Ein weiteres spannendes Projekt des Neugartens ist «Food Save». Freiwillige holen Brot, Obst und Gemüse beim Detailhandel ab und stellen dieses gratis zur Verfügung.

Mehr Produktion dank neuer Fläche

Eine erfreuliche Nachricht ereilte den Neugarten vor wenigen Wochen: Er konnte seine Fläche vergrössern. Zur Neubadterrasse und den darunterliegenden Flächen kam ein grösseres Wiesenstück gleich dem Neubad gegenüber hinzu. Bereits wachsen in den Hochbeeten Erdbeeren, Rhabarber oder Artischocken, ein Hochbeet ist voller Teegewürze. Die neue Fläche soll kreativ genutzt werden – grundsätzlich kann jedes Vereinsmitglied hier seine Ideen und Projekte verwirklichen.

Das Mehr an Platz ist aber auch eine Chance, um mehr Früchte und Gemüse für den Eigenbedarf zu produzieren. Bisher geht es beim Neugarten nämlich neben dem Setzlingsmarkt und einer kleinen Produktion von Kräutern und Gemüse für den Eigenbedarf vor allem um das gemeinsame Gärtnern. Vornehmlich junge Leute mit verschiedenem Hintergrund säen, pflegen und ernten zusammen. Diese Ernte kann durch die erweiterte Fläche nun noch einmal vergrössert werden.

«Der Neugarten ist ein Gewinn für das Quartier und die ganze Stadt.»

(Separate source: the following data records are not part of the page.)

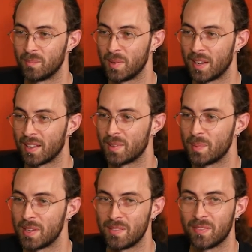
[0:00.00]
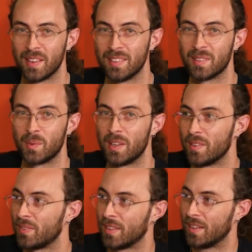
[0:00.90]
we got to be friends
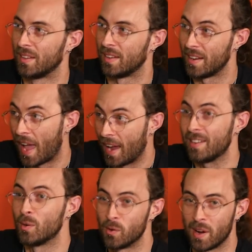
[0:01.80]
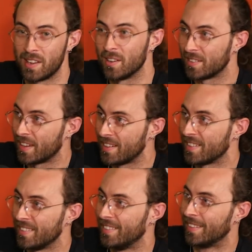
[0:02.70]
with an actual radio
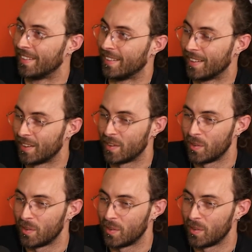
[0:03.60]
station. Yeah.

Der Neugarten ist ein Gewinn für das Quartier und die ganze Stadt: Nicht nur begrünt er den Betonbau des Neubads, er fördert auch den Austausch zwischen gartenbegeisterten Menschen. Dazu dient auch eine Vortragsreihe, die von Anfang Mai bis Anfang Juli jeden zweiten Mittwoch ab 19 Uhr auf der Neubadterrasse stattfindet. Die Themen reichen von seltenen Arten bis hin zur kritischen Auseinandersetzung mit der Schweizer Medienlandschaft. Übrigens: Fast alles, was im Neugarten wächst, ist auch essbar und wird in biologischer Qualität angebaut.

Der Verein Neugarten trifft sich zwischen Frühling und Herbst jeden Dienstag ab 18 Uhr auf der Neubadterrasse zum gemeinsamen Gärtnern. Interessierte sind herzlich willkommen.